Dans la deuxième partie, qui porte sur les monuments en ruine, nous nous attachons à
mettre en évidence la réminiscence du passé et le désenchantement du présent, pour ensuite
illustrer la manière dont la mémoire et la rêverie peuvent remplacer les vestiges. En outre, le
fragment, partie informe d’un monument en ruine, constitue dans cette partie l’emblème
d’une vie qui ne s’éteint pas et recouvre ainsi une valeur synecdochique. Il est également le
symbole d’une écriture qui devient fragmentaire et qui, par le biais de différentes ruptures,
mime le jeu avec l’œuvre de l’écrivain-voyageur.

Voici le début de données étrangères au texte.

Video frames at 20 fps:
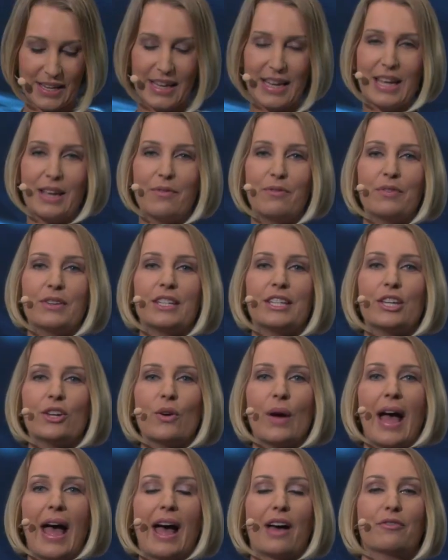if
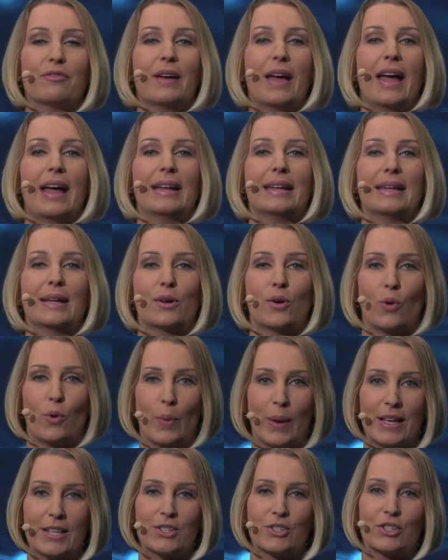you have any
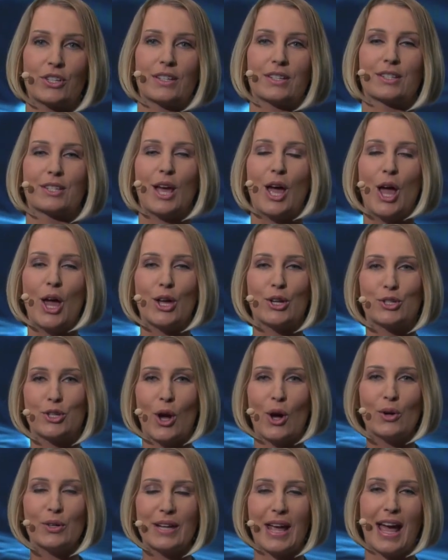questions,
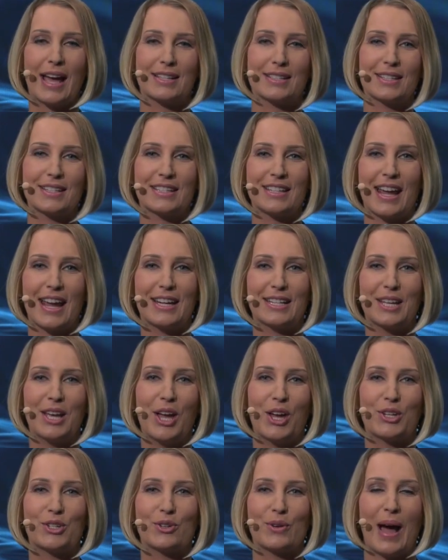don't hesitate
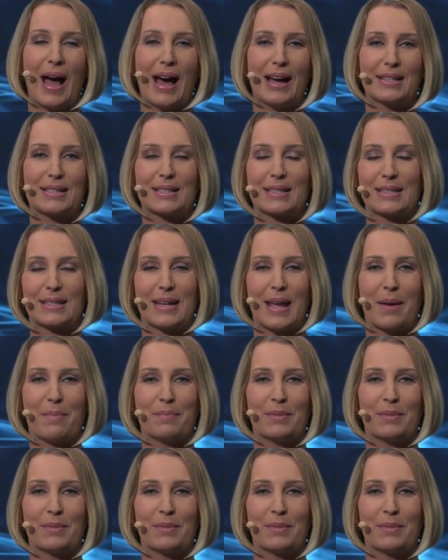to ask them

La troisième et dernière partie aborde l’étude du peuple et, en particulier, la
description de la théâtralité du Sicilien ainsi que la mise en scène du voyageur côtoyant
l’étranger. Nous dégageons une rupture de ton et de registre, caractéristique des récits
viatiques, qui permet de mieux mettre en scène l’Autre. Au premier plan ressortent des scènes
comiques, toutefois l’arrière-plan mélancolique demeure toujours présent : une
interdépendance de rire et de sérieux, ainsi qu’un jeu d’inclusion et d’exclusion de l’écrivain
s’enchevêtrent dans les récits.
Dans ce travail nous tentons ainsi de mettre en évidence la complémentarité entre le
sérieux des récits et leur côté plus humoristique. Aux lignes mélancoliques se référant à un
espace et à un temps perdus, répond l’écriture amusante et fragmentaire du voyageur
désœuvré, dont l’humour est à la fois le signe de l’échec et d’une prise de distance salvatrice.